'''

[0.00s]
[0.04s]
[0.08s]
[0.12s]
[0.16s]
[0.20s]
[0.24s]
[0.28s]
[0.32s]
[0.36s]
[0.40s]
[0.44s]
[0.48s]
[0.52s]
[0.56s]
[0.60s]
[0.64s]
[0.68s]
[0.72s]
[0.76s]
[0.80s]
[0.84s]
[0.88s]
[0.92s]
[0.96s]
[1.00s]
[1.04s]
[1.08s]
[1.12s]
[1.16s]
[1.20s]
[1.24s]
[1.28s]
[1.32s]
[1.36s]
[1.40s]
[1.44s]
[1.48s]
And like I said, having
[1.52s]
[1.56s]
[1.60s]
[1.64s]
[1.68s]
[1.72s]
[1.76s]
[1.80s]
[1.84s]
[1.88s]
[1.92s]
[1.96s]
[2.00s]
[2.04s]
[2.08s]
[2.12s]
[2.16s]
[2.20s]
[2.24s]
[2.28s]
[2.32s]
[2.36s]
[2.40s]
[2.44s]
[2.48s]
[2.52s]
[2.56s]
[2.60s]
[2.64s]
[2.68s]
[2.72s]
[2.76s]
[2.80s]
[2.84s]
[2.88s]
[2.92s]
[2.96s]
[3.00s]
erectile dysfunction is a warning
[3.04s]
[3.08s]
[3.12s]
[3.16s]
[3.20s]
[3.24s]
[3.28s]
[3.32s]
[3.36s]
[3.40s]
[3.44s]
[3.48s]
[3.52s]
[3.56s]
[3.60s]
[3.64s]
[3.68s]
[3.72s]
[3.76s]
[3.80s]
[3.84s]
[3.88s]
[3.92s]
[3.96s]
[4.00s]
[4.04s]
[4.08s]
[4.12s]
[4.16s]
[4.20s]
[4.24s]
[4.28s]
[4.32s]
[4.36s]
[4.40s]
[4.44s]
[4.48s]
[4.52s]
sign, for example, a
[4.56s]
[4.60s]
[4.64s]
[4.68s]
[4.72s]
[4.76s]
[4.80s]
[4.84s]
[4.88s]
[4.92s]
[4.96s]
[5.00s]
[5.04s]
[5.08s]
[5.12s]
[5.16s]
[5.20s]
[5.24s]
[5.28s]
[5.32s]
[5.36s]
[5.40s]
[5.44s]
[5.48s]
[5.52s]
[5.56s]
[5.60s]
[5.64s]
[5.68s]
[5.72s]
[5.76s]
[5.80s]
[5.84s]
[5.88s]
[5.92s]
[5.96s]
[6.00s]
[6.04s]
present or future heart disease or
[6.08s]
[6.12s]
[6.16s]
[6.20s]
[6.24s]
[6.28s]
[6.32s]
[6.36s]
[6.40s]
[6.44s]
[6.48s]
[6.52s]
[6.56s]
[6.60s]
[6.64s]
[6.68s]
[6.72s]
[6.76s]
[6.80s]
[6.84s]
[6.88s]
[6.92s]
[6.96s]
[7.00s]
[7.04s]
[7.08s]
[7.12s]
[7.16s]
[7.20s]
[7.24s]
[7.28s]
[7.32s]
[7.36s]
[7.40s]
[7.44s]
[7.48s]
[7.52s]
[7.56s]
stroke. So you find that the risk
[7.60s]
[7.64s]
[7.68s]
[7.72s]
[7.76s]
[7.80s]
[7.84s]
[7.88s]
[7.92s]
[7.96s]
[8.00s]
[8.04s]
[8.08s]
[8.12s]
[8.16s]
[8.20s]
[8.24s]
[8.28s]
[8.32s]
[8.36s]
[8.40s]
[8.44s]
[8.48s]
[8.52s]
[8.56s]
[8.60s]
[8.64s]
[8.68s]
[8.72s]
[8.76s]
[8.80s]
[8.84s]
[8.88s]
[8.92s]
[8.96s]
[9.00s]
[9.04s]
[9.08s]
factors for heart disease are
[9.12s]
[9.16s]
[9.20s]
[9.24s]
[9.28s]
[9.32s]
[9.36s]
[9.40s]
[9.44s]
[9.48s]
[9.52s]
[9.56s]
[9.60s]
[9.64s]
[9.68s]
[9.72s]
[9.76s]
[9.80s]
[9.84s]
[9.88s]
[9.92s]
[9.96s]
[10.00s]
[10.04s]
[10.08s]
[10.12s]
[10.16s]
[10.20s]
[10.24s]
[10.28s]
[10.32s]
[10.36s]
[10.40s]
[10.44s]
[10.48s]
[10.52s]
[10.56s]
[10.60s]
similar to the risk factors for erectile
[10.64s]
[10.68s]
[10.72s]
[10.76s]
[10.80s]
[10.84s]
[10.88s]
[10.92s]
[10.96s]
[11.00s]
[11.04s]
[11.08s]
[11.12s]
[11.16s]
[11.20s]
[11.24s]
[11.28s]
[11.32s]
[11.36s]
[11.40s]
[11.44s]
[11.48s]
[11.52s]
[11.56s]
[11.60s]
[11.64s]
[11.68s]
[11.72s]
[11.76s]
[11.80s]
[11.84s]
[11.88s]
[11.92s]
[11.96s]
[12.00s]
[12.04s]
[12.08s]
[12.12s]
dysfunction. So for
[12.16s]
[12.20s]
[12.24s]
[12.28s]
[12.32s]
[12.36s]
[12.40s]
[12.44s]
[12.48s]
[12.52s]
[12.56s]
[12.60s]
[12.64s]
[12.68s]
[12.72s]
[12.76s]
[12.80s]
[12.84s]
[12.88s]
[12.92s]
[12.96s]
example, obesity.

'''

Write the listing out again, matching every line exactly.

Task answer:
[0.00s]
[0.04s]
[0.08s]
[0.12s]
[0.16s]
[0.20s]
[0.24s]
[0.28s]
[0.32s]
[0.36s]
[0.40s]
[0.44s]
[0.48s]
[0.52s]
[0.56s]
[0.60s]
[0.64s]
[0.68s]
[0.72s]
[0.76s]
[0.80s]
[0.84s]
[0.88s]
[0.92s]
[0.96s]
[1.00s]
[1.04s]
[1.08s]
[1.12s]
[1.16s]
[1.20s]
[1.24s]
[1.28s]
[1.32s]
[1.36s]
[1.40s]
[1.44s]
[1.48s]
And like I said, having
[1.52s]
[1.56s]
[1.60s]
[1.64s]
[1.68s]
[1.72s]
[1.76s]
[1.80s]
[1.84s]
[1.88s]
[1.92s]
[1.96s]
[2.00s]
[2.04s]
[2.08s]
[2.12s]
[2.16s]
[2.20s]
[2.24s]
[2.28s]
[2.32s]
[2.36s]
[2.40s]
[2.44s]
[2.48s]
[2.52s]
[2.56s]
[2.60s]
[2.64s]
[2.68s]
[2.72s]
[2.76s]
[2.80s]
[2.84s]
[2.88s]
[2.92s]
[2.96s]
[3.00s]
erectile dysfunction is a warning
[3.04s]
[3.08s]
[3.12s]
[3.16s]
[3.20s]
[3.24s]
[3.28s]
[3.32s]
[3.36s]
[3.40s]
[3.44s]
[3.48s]
[3.52s]
[3.56s]
[3.60s]
[3.64s]
[3.68s]
[3.72s]
[3.76s]
[3.80s]
[3.84s]
[3.88s]
[3.92s]
[3.96s]
[4.00s]
[4.04s]
[4.08s]
[4.12s]
[4.16s]
[4.20s]
[4.24s]
[4.28s]
[4.32s]
[4.36s]
[4.40s]
[4.44s]
[4.48s]
[4.52s]
sign, for example, a
[4.56s]
[4.60s]
[4.64s]
[4.68s]
[4.72s]
[4.76s]
[4.80s]
[4.84s]
[4.88s]
[4.92s]
[4.96s]
[5.00s]
[5.04s]
[5.08s]
[5.12s]
[5.16s]
[5.20s]
[5.24s]
[5.28s]
[5.32s]
[5.36s]
[5.40s]
[5.44s]
[5.48s]
[5.52s]
[5.56s]
[5.60s]
[5.64s]
[5.68s]
[5.72s]
[5.76s]
[5.80s]
[5.84s]
[5.88s]
[5.92s]
[5.96s]
[6.00s]
[6.04s]
present or future heart disease or
[6.08s]
[6.12s]
[6.16s]
[6.20s]
[6.24s]
[6.28s]
[6.32s]
[6.36s]
[6.40s]
[6.44s]
[6.48s]
[6.52s]
[6.56s]
[6.60s]
[6.64s]
[6.68s]
[6.72s]
[6.76s]
[6.80s]
[6.84s]
[6.88s]
[6.92s]
[6.96s]
[7.00s]
[7.04s]
[7.08s]
[7.12s]
[7.16s]
[7.20s]
[7.24s]
[7.28s]
[7.32s]
[7.36s]
[7.40s]
[7.44s]
[7.48s]
[7.52s]
[7.56s]
stroke. So you find that the risk
[7.60s]
[7.64s]
[7.68s]
[7.72s]
[7.76s]
[7.80s]
[7.84s]
[7.88s]
[7.92s]
[7.96s]
[8.00s]
[8.04s]
[8.08s]
[8.12s]
[8.16s]
[8.20s]
[8.24s]
[8.28s]
[8.32s]
[8.36s]
[8.40s]
[8.44s]
[8.48s]
[8.52s]
[8.56s]
[8.60s]
[8.64s]
[8.68s]
[8.72s]
[8.76s]
[8.80s]
[8.84s]
[8.88s]
[8.92s]
[8.96s]
[9.00s]
[9.04s]
[9.08s]
factors for heart disease are
[9.12s]
[9.16s]
[9.20s]
[9.24s]
[9.28s]
[9.32s]
[9.36s]
[9.40s]
[9.44s]
[9.48s]
[9.52s]
[9.56s]
[9.60s]
[9.64s]
[9.68s]
[9.72s]
[9.76s]
[9.80s]
[9.84s]
[9.88s]
[9.92s]
[9.96s]
[10.00s]
[10.04s]
[10.08s]
[10.12s]
[10.16s]
[10.20s]
[10.24s]
[10.28s]
[10.32s]
[10.36s]
[10.40s]
[10.44s]
[10.48s]
[10.52s]
[10.56s]
[10.60s]
similar to the risk factors for erectile
[10.64s]
[10.68s]
[10.72s]
[10.76s]
[10.80s]
[10.84s]
[10.88s]
[10.92s]
[10.96s]
[11.00s]
[11.04s]
[11.08s]
[11.12s]
[11.16s]
[11.20s]
[11.24s]
[11.28s]
[11.32s]
[11.36s]
[11.40s]
[11.44s]
[11.48s]
[11.52s]
[11.56s]
[11.60s]
[11.64s]
[11.68s]
[11.72s]
[11.76s]
[11.80s]
[11.84s]
[11.88s]
[11.92s]
[11.96s]
[12.00s]
[12.04s]
[12.08s]
[12.12s]
dysfunction. So for
[12.16s]
[12.20s]
[12.24s]
[12.28s]
[12.32s]
[12.36s]
[12.40s]
[12.44s]
[12.48s]
[12.52s]
[12.56s]
[12.60s]
[12.64s]
[12.68s]
[12.72s]
[12.76s]
[12.80s]
[12.84s]
[12.88s]
[12.92s]
[12.96s]
example, obesity.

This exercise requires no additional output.